Beginning with Trick Or Treat, Halloween parties, and never really ending, Autumn is a season where sweet treats seem to be ever-present. Hopefully most health minded individuals will compensate by increasing their brushing and flossing accordingly. :)

One type of treat that may surprise you with its ability to ravage the teeth as well as the rest of the body is not what you eat, but your beverage choice of soda and juices. Children are particularly vulnerable! Childhood and adolescence are times of accelerated growth with increasing caloric needs. The attraction and availability of sweet beverages can lead to not only an increase in tooth decay, but also tooth erosion where areas of the tooth begin to soften and discolor, as well as childhood obesity. Childhood obesity can lead to other health problems such as hypertension and elevated levels of serum cholesterol.
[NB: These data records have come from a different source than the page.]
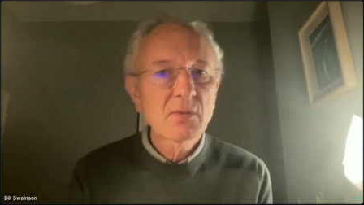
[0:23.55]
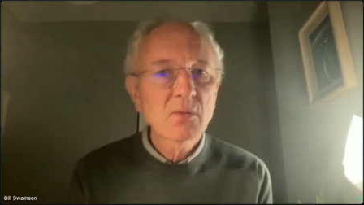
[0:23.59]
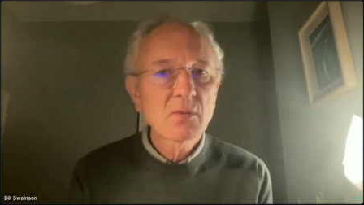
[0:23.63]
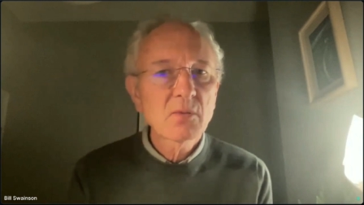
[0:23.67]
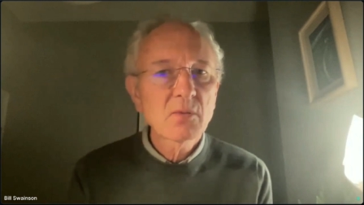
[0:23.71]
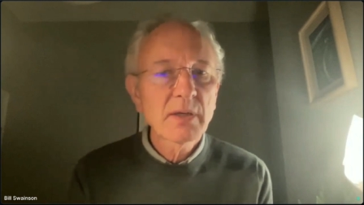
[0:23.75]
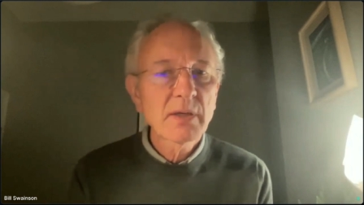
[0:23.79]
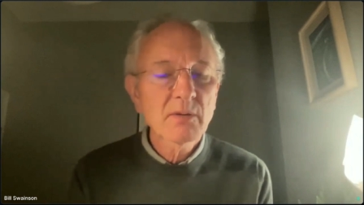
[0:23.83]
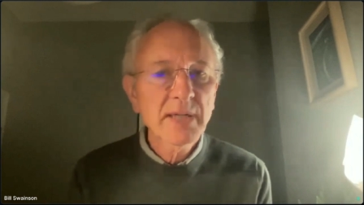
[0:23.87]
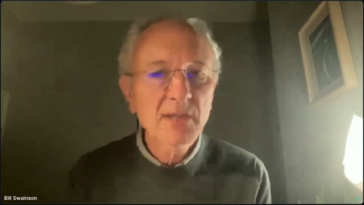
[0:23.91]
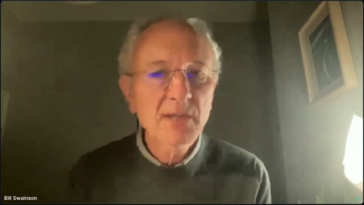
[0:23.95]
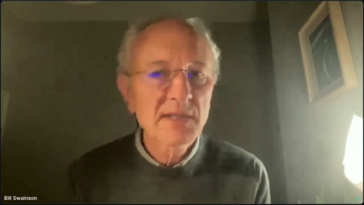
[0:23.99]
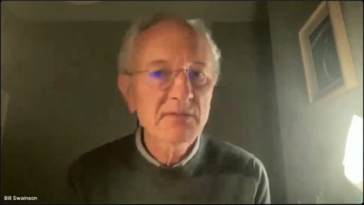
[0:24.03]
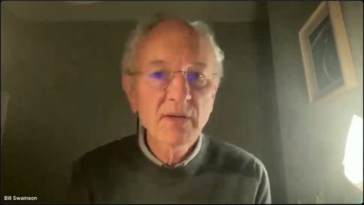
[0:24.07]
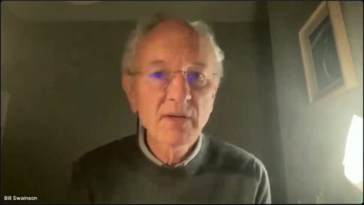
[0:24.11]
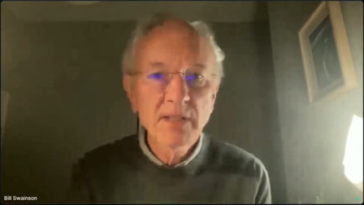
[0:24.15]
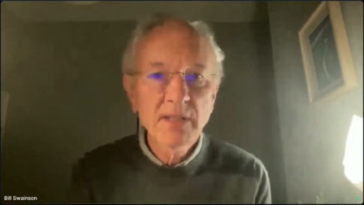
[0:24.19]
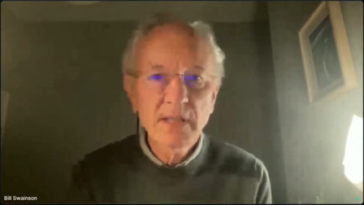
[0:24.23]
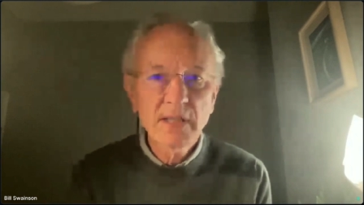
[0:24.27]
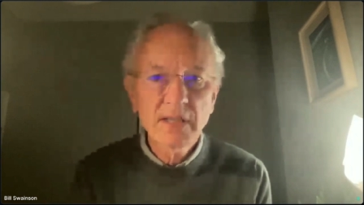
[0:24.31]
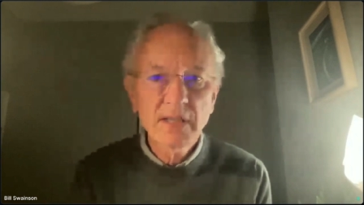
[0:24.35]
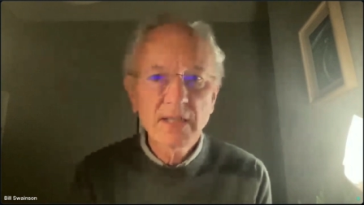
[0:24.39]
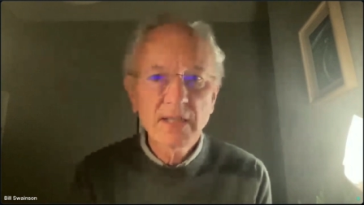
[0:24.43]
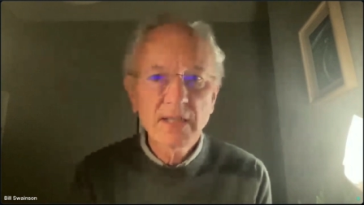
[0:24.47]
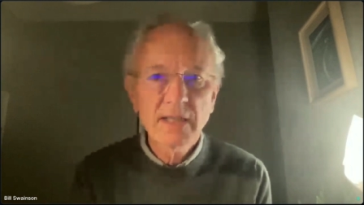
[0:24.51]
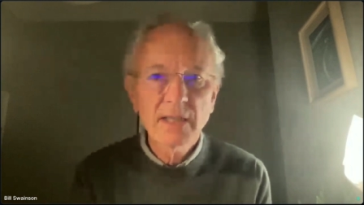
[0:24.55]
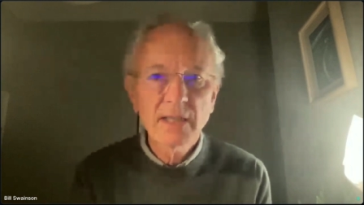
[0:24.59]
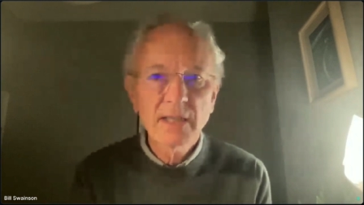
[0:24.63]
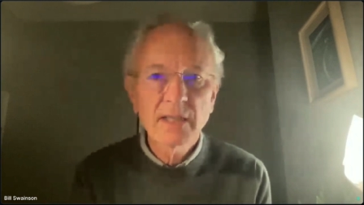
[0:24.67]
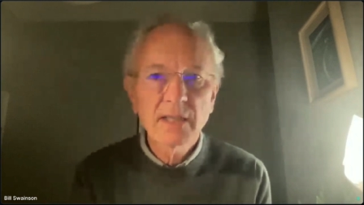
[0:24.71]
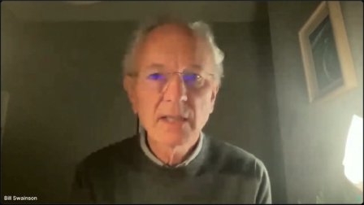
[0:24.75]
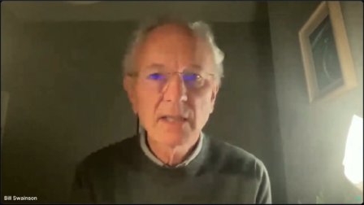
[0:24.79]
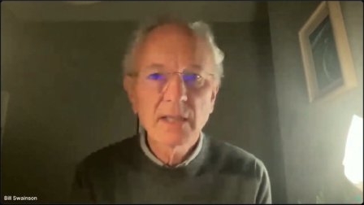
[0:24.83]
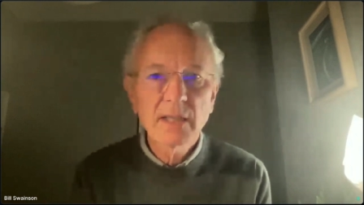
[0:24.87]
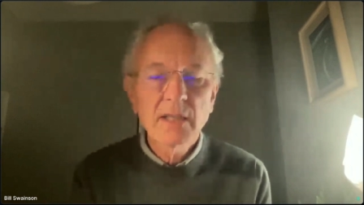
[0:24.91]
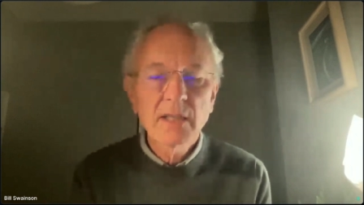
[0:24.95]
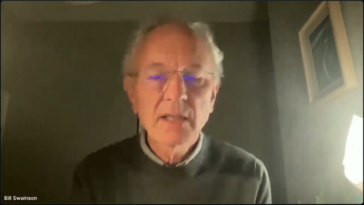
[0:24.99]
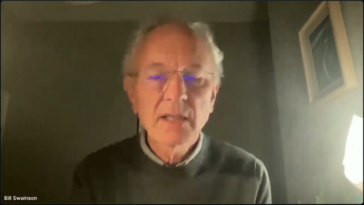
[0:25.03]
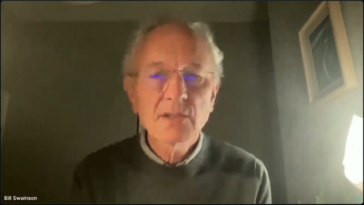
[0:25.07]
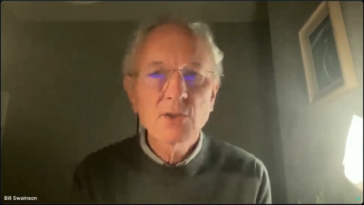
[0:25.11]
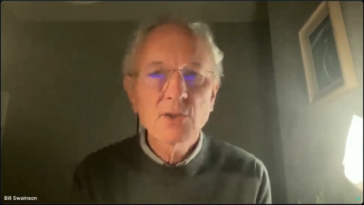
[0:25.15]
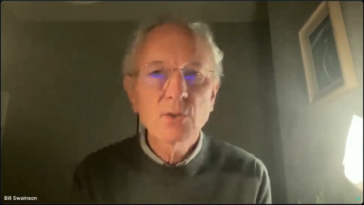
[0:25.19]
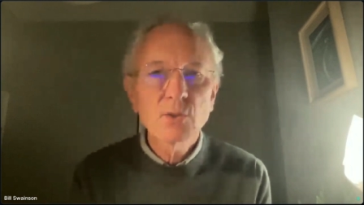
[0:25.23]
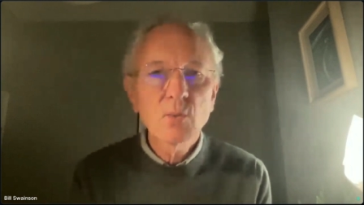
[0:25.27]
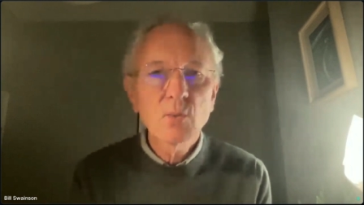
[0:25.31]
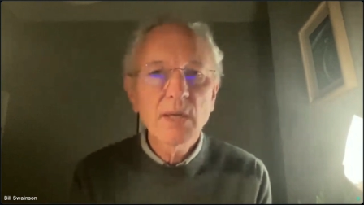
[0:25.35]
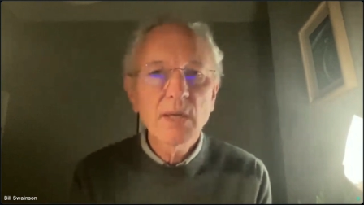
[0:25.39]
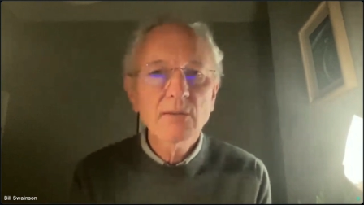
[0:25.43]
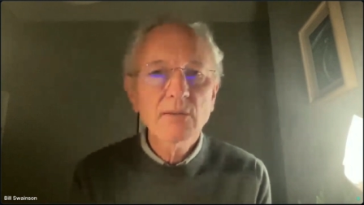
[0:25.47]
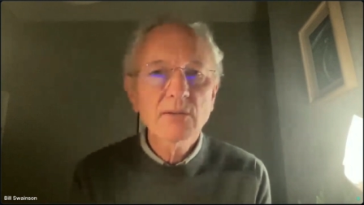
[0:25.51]
we count ourselves
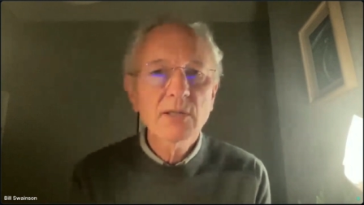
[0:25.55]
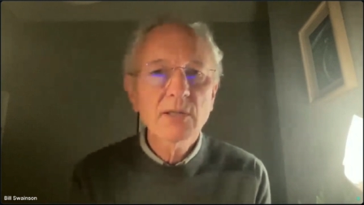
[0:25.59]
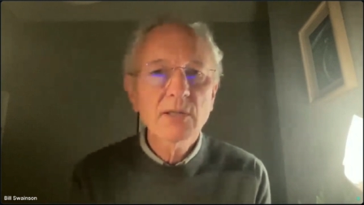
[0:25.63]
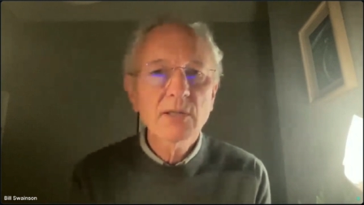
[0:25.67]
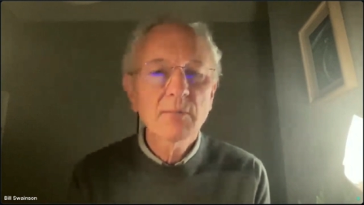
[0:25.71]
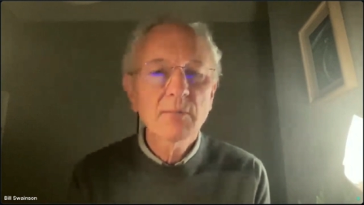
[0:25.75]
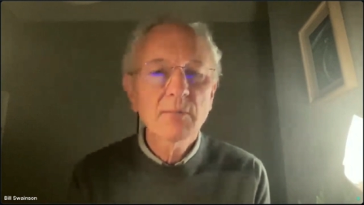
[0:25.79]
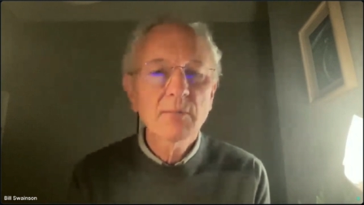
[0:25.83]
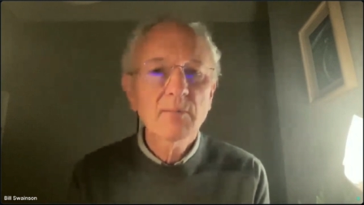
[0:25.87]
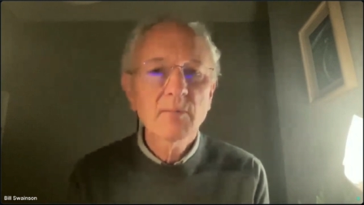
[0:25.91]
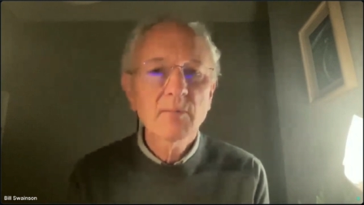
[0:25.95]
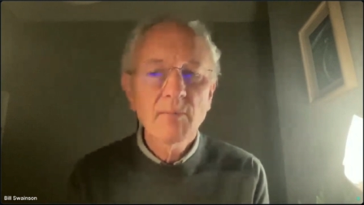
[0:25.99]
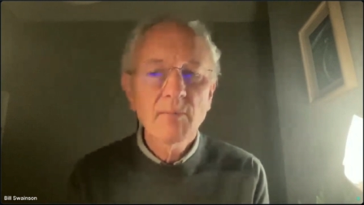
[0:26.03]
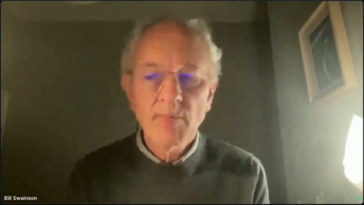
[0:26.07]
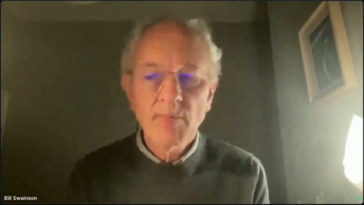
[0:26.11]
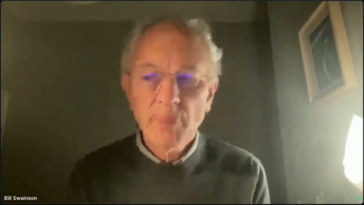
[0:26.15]
very lucky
Obesity and Type II diabetes have been linked to soda consumption.

Another consideration is that MILK has been greatly displaced by soda and non-citric juices in the average child and adolescent's diet in the U.S. Not only do these empty calories cause dental problems and potentially lead to weight problems, but the lack of calcium-rich milk sets up the growing body for a lifetime of future bone density problems. The phosphoric acid in many sodas limit calcium absorption, and therefore can have a negative influence on bone density for both children and adults, both now AND in the future.

There is really very little to be gained by drinking more than the occasional soda, or buying it for our children. Softening, or dissolving of tooth enamel begins at acidity levels at the pH of 5.5, and many soft drinks are much more acidic than this at the pH of 2.2. NOW, THAT'S REALLY SCARY!!!